My dissertation offers the first complete compilation of all known examples of the door motif in Roman Italy, from its initial appearance in the second century BCE, to its disappearance in the early fourth century CE. My research expands the corpus from 91 examples to 242 examples. The door motif can be defined as the fundamental rather than incidental rendering of a door found in various media in Roman art. In this project, I examine seven types of works with this motif: domestic decorations, urns, altars, cippi, loculus slabs, stelae, and sarcophagi. Particular attention is paid to the distribution of this extant material, their chronology, context, formal characteristics, and any unusual features related to the door motif’s appearance. In addition, this dissertation includes catalogue entries with the most up-to-date information on the location, date, findspot, descriptions, and images of every example of the door motif found on the Italian peninsula.

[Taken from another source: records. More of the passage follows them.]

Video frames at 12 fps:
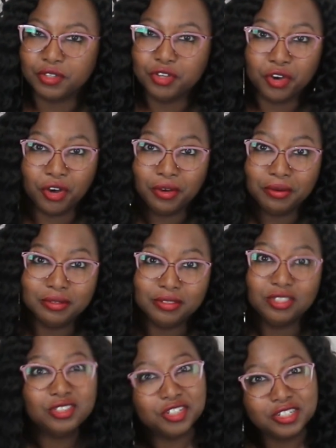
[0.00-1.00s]
Y'all,
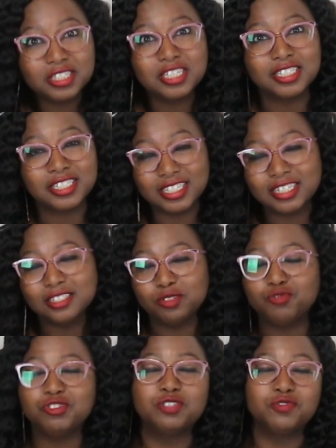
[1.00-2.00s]
desserts can sit in
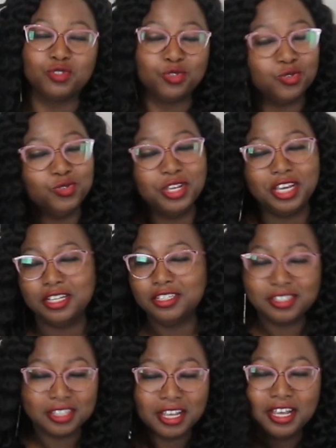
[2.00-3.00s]
the fridge for 2
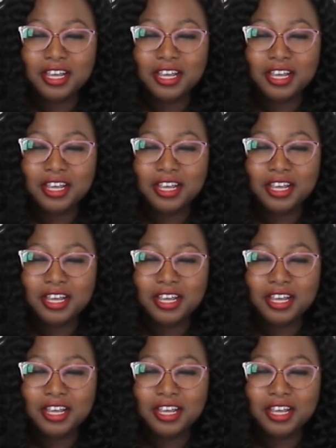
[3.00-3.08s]
days.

Despite considerable earlier literature on the door motif, the subject has not been systematically investigated. In current and previous scholarship, the door motif is often mentioned but almost always in passing, and primarily in relation to its appearance in funerary contexts or occasionally in domestic wall paintings. The two most extensive publications on the door motif, now forty-five years old, are incomplete and focus largely on the door’s symbolic meaning. My dissertation compiles and updates this existing scholarship to present the only comprehensive catalogue of door motif examples in Roman Italy. In addition, by gathering this previously disparate material, I use the catalogued group of objects to open new discussions that focus specifically on the depiction of the door. These discussions include the door’s formal characteristics, context, and frequency of its appearance. In re-examining the door motif and its representation more closely, this dissertation also provides a foundation for future scholars to ask new questions about the image’s meaning. Altogether, the materials presented in this dissertation provide a new foundation for the examination of the popular door motif and a springboard for future scholarship.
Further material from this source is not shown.